Questo tempo di crisi esige:
· La mobilitazione di ogni discepolo che comporta di concentrare le energie, il tempo e le sue risorse verso l’umanità.
· Richiede di rinnovare la dedizione al servizio e consacrare la vita di pensiero e la pratica di quell’oblio di sé che esclude umori e sentimenti, desideri, risentimenti, lamentele personali e ogni meschinità nei rapporti con il prossimo.
· Sul piano fisico significa condizionare tutta l’esistenza attiva esteriore, sì che la totalità della vita sia un servizio solo.
Una delle prime lezioni, per chi si appresta all’iniziazioni , è quel difficile e duplice atteggiamento che permette la corretta attività personale e un vivido interesse alle proprie vicende, e che non permette che nulla di personale interferisca nella vita spirituale soggettiva, nel servizio e nella preparazione all’iniziazione.
Distogli gli occhi da te stesso, dalle personalità dei condiscepoli e perfino dal Maestro e dimentica tutto, tranne la necessità di chi incontri nella vita. Servi, chiudi la porta a ogni pensiero del sé minore, alle reazioni ingenerate dai tuoi confratelli o ad aspirazioni devozionali e gettale via. Con cuore tenero, per amore e pietà, servi quelli che incontri, sapendo che “ogni cuore ha la sua amarezza”.
La gerarchia si attende dal discepolo quanto segue:
· Riposo, divertimento, ozio, dispute e critica non avranno posto nella vita del discepolo; sarà opportuno curare debitamente il fisico e guardare con divina indifferenza i sentimenti.
· Occorre completa dedizione a soccorrere l’umanità, perfetta consacrazione al piano, cooperazione intelligente con chi si riconosce come discepolo anziano, saper scegliere la giusta azione nelle varie circostanze, senza indebolire l’efficienza.
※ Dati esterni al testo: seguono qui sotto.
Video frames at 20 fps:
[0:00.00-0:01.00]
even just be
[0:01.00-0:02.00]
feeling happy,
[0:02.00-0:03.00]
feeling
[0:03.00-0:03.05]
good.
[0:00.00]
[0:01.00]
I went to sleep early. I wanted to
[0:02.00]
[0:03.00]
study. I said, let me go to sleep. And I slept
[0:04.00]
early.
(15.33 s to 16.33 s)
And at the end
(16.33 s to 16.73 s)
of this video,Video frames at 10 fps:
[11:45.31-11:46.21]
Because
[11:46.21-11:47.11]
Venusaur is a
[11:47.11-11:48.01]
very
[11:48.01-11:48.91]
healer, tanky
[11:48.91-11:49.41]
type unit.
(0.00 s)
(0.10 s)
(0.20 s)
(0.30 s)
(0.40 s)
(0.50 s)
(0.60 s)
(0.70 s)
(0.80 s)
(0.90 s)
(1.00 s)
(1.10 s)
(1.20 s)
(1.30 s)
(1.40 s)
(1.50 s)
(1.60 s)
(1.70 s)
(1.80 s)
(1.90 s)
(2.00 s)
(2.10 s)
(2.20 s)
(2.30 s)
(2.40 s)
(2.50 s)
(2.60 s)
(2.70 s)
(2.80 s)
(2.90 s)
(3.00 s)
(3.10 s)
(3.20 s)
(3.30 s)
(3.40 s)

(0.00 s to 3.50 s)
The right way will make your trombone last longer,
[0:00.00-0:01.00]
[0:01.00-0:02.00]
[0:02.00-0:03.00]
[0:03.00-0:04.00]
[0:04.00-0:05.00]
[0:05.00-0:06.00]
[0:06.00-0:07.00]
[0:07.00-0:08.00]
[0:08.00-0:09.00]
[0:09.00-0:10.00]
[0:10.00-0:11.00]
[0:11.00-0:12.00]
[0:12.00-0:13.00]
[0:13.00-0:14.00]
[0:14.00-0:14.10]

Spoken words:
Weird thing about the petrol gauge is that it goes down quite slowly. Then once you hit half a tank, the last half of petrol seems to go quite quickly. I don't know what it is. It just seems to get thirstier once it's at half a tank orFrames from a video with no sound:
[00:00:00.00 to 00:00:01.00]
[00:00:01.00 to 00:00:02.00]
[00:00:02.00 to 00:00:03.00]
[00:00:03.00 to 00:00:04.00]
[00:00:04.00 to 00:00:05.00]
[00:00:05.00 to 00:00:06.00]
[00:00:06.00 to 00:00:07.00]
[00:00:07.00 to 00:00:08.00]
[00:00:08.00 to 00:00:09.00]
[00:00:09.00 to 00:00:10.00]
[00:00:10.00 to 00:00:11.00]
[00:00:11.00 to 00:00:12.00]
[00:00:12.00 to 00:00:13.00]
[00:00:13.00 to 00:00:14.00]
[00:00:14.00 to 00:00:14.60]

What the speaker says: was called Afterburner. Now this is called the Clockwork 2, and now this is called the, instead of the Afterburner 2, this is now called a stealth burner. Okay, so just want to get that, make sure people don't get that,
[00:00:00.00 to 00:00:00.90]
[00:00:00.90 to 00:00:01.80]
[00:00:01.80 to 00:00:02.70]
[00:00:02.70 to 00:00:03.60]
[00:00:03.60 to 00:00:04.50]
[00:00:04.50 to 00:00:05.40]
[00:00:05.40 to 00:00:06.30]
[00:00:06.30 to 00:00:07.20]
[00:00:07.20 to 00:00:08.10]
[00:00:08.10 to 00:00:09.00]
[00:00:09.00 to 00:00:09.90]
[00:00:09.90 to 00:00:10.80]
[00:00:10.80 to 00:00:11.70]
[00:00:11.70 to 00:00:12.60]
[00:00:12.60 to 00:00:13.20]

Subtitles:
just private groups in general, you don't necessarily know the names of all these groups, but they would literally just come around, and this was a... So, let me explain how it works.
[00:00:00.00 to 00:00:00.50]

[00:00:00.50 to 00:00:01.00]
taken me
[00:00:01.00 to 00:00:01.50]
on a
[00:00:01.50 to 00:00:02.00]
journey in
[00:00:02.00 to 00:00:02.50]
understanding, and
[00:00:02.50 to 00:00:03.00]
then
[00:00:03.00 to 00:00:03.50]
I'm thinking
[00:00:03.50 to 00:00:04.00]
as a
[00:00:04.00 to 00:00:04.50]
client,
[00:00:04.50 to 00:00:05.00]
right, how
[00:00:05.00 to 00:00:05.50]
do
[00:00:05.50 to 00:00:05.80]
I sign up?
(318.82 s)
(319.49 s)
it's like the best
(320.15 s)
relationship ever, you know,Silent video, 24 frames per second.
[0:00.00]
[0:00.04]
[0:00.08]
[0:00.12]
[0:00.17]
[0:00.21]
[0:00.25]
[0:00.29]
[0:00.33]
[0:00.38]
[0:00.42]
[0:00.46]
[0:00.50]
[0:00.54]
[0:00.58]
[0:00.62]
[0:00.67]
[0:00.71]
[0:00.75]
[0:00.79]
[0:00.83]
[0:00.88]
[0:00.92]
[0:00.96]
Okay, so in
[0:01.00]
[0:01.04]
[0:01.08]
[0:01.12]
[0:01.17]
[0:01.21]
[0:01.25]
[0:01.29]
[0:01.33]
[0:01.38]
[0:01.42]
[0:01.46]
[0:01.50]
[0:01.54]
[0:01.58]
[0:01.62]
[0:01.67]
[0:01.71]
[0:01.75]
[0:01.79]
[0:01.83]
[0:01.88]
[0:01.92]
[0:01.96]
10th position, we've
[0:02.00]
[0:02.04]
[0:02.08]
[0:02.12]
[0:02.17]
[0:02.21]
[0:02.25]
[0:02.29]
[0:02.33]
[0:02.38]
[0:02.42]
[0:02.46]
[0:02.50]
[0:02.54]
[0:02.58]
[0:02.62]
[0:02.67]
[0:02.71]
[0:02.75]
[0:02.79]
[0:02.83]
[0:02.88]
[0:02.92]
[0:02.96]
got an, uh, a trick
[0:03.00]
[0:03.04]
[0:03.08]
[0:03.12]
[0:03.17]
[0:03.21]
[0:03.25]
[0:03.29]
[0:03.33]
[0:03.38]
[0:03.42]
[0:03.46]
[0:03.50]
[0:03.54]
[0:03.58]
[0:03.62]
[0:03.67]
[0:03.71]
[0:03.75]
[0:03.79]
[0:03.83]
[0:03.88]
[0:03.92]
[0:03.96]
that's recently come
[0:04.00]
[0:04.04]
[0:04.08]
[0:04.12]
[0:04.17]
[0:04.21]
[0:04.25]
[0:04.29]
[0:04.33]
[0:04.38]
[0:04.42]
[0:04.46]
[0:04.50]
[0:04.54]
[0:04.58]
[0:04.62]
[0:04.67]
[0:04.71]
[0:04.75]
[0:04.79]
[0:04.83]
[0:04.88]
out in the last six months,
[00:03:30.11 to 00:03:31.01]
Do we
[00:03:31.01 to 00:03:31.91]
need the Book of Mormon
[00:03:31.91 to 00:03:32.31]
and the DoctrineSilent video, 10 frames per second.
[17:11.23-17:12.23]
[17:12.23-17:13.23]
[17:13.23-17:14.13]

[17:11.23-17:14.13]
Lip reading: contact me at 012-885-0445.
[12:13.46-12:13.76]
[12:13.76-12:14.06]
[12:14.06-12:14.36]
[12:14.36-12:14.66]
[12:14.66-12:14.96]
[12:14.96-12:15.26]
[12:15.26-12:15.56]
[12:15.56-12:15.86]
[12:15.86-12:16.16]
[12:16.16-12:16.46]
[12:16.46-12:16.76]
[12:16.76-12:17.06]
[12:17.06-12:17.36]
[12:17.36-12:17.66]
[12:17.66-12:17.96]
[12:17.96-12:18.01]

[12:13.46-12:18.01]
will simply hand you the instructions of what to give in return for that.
· Conservare l’energia mediante il silenzio e con quella radianza continua che nasce dall’oblio di se stesso.
Verrà dunque certamente il tempo in cui, come individui e membri di un gruppo di un Maestro, subordineremo la vita della personalità al bisogno dell’umanità, nell’interesse di tutti i regni della natura .
Dovremmo:
· Essere, e non lottare tanto duramente per avere.
· Dare, senza combattere la tendenza a non dare.
· Dimenticare i nostri corpi fisici e non prestare loro soverchia attenzione (e avremo salute migliore).
· Pensare, non più immersi nel modo dei sentimenti.
· Porre saggiamente al primo posto come normale procedura, il lavoro assegnatoci dal Maestro.
Il Maestro deve evocare nei discepoli una tale profondità d’amore consacrato e una tale comprensione dell’opportunità attuale, che gli aspetti personali della vita svaniranno nella loro coscienza. Che la massima cura sia il modo di servire!
L’interazione e il rapporto responsivo col Maestro si conseguono soltanto dopo un lungo ciclo di rapporti esteriori del discepolo accettato , prima alla periferia e infine entro l’Ashram . Non si ottengono, quando si cerca di meritare questa posizione di potere. Sono semplicemente il risultato silenzioso, quasi inconscio dell’abnegazione, dell’oblio di sé, dalla sua decentralizzazione e nel suo assorbimento nel compimento del piano divino al massimo della sua capacità, che distinguono il discepolo quando accetta e per conseguenza è accettato.